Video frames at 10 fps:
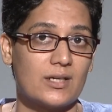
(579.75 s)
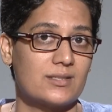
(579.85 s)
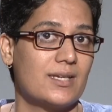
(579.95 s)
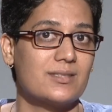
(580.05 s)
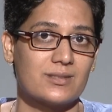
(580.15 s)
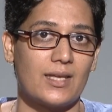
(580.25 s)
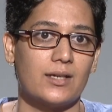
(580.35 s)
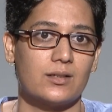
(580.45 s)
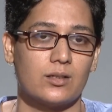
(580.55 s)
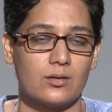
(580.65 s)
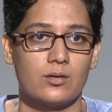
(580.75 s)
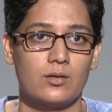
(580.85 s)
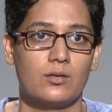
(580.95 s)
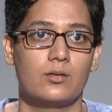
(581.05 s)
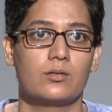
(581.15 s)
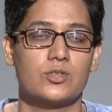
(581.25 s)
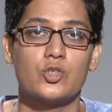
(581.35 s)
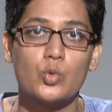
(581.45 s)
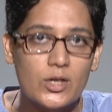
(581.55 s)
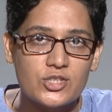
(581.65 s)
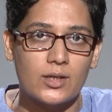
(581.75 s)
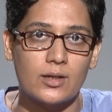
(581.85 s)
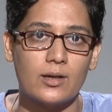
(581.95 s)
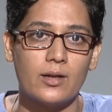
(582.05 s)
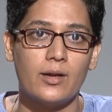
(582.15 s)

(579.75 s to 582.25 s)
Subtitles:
assess that situation,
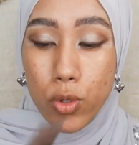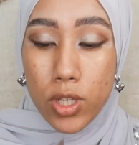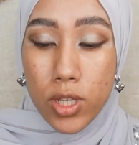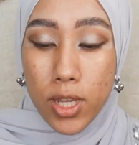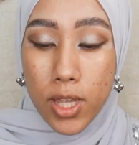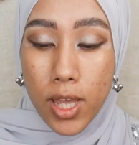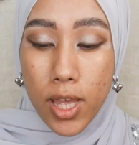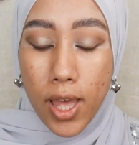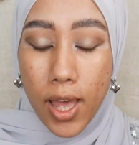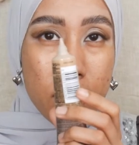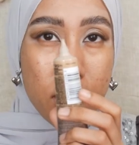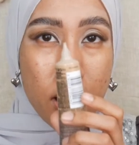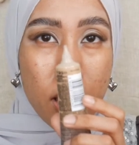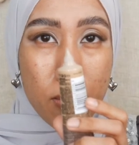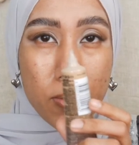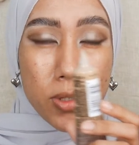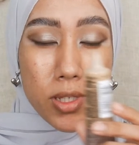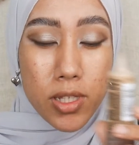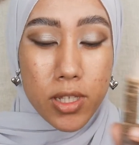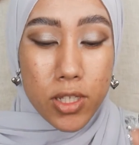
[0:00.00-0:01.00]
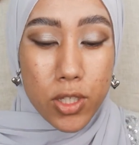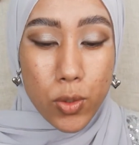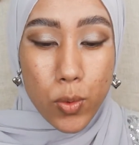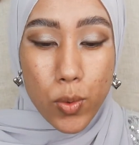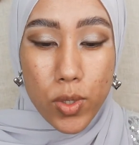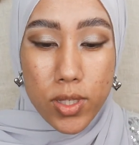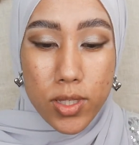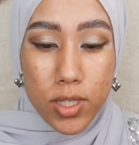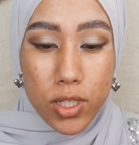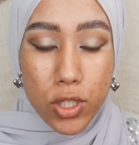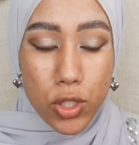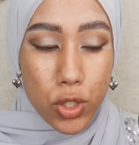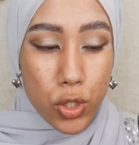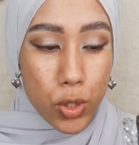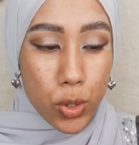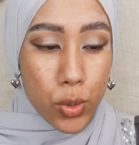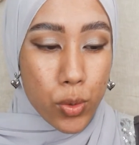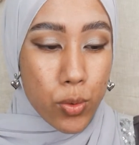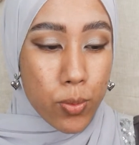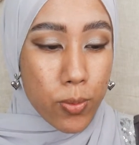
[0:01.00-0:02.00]
good. It comes in a squeezy
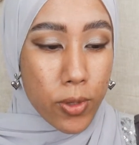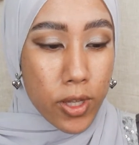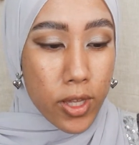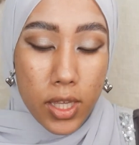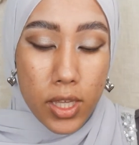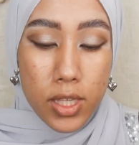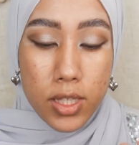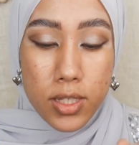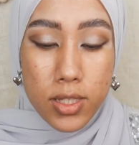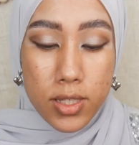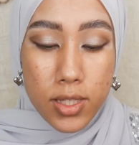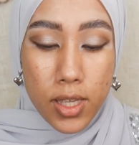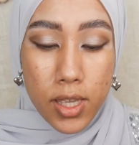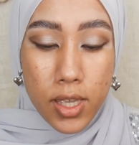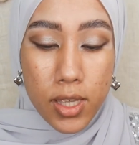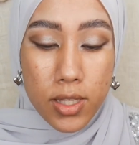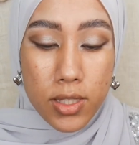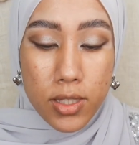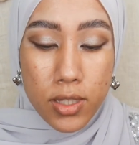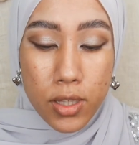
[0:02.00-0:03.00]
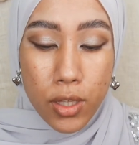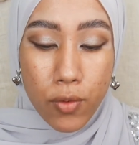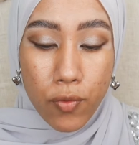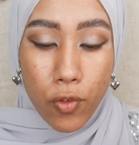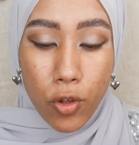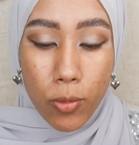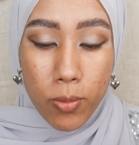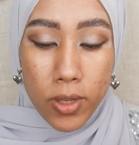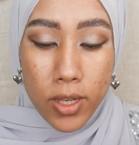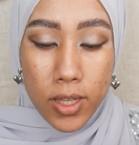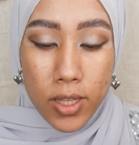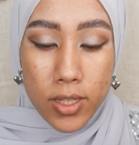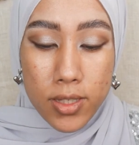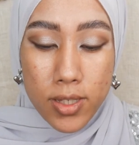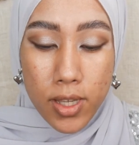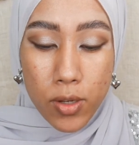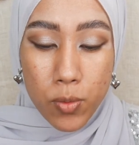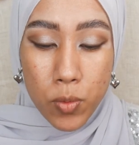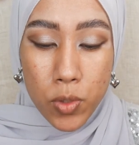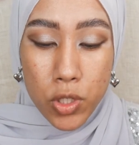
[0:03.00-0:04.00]
tube. It says the formula
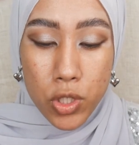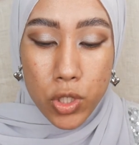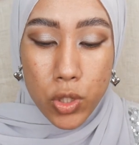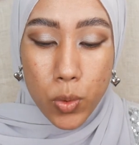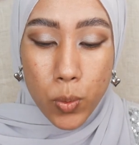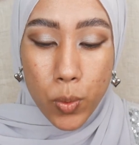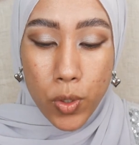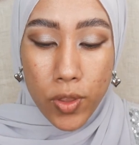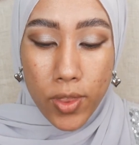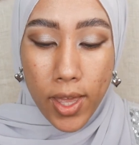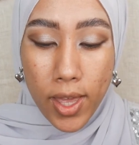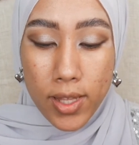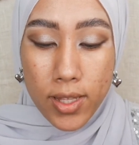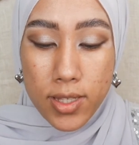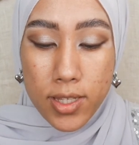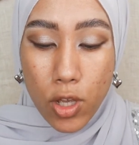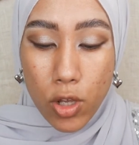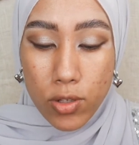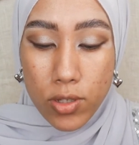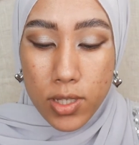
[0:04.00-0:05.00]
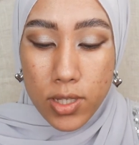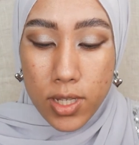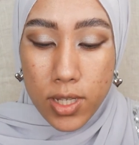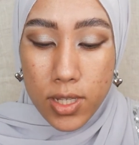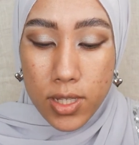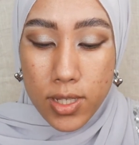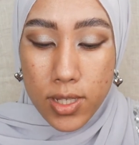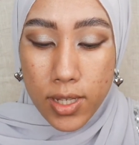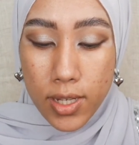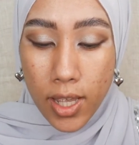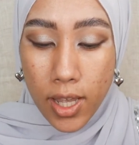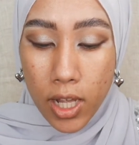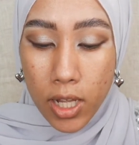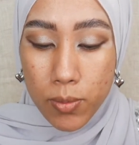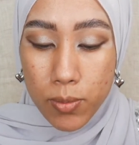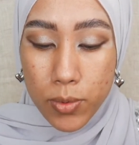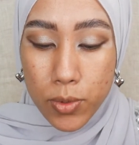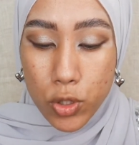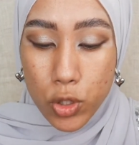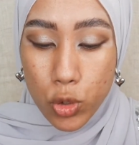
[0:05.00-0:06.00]
is enriched with antioxidants and
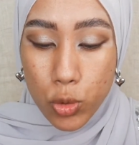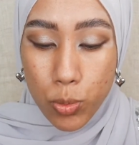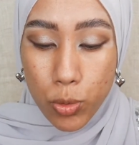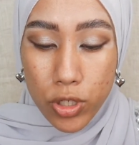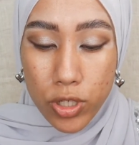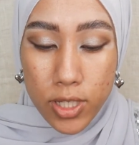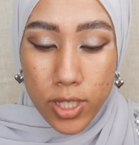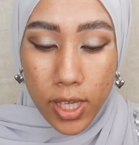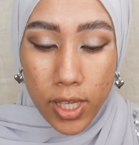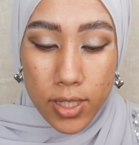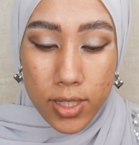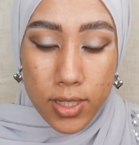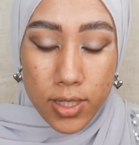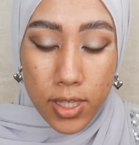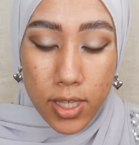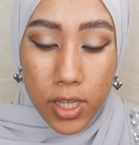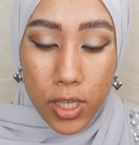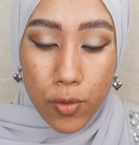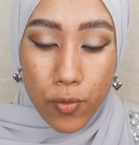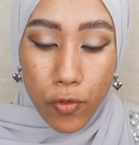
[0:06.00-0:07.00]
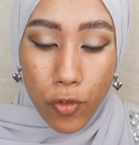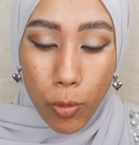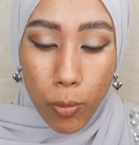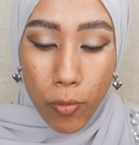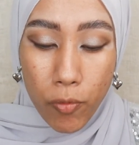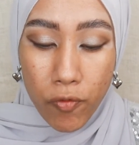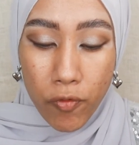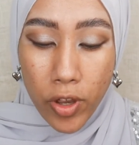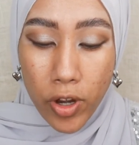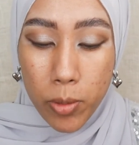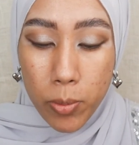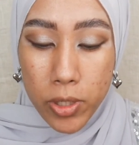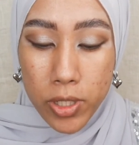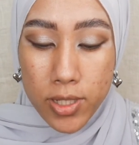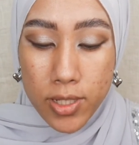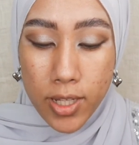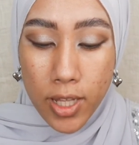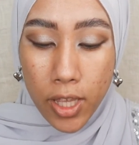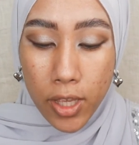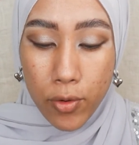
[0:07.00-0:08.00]
helps to protect skin from
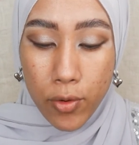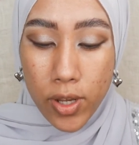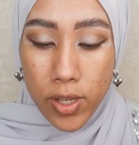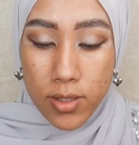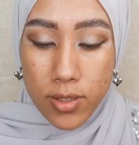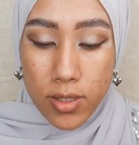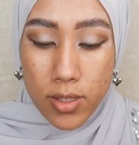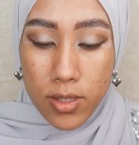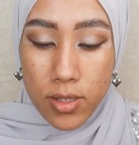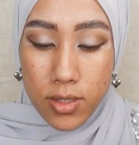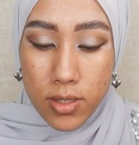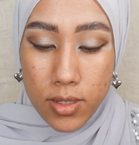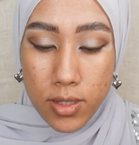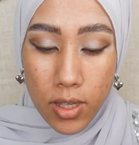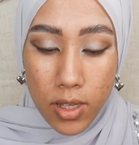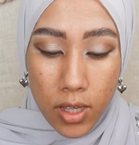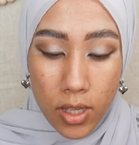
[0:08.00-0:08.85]
environmental aggressors.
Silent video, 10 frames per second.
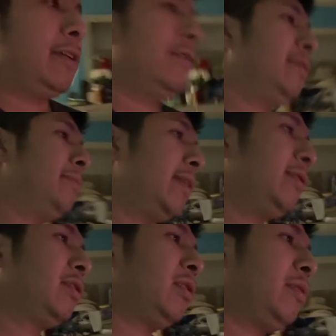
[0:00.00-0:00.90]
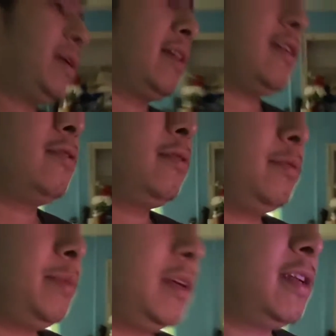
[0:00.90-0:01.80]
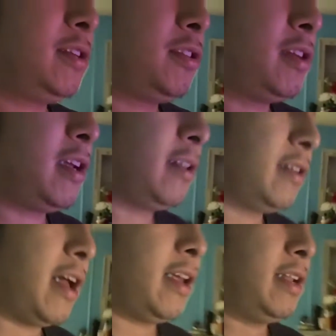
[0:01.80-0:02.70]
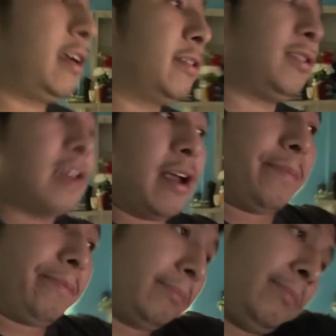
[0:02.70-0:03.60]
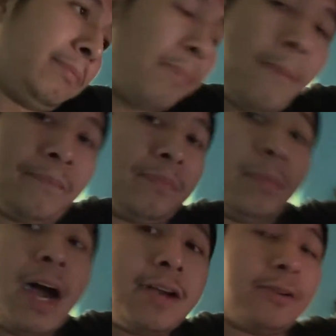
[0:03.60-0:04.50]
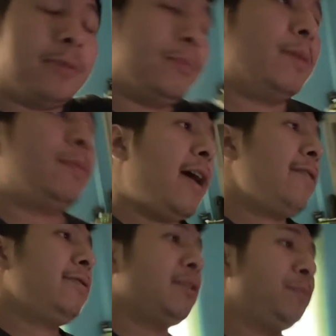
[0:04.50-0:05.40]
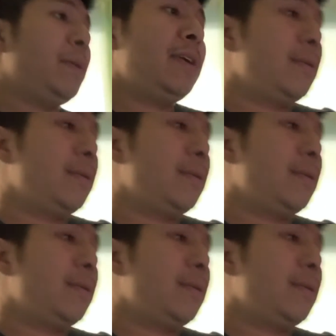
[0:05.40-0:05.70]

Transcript: know, Malzol, Lyon would be interesting that they could stop Bayern, but Bayern is being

┄┄┄┄┄┄

Each line containing "frames" belongs in the answer; pick these out of the material and copy them.

Result for this exercise:
Video frames at 10 fps:
Silent video, 10 frames per second.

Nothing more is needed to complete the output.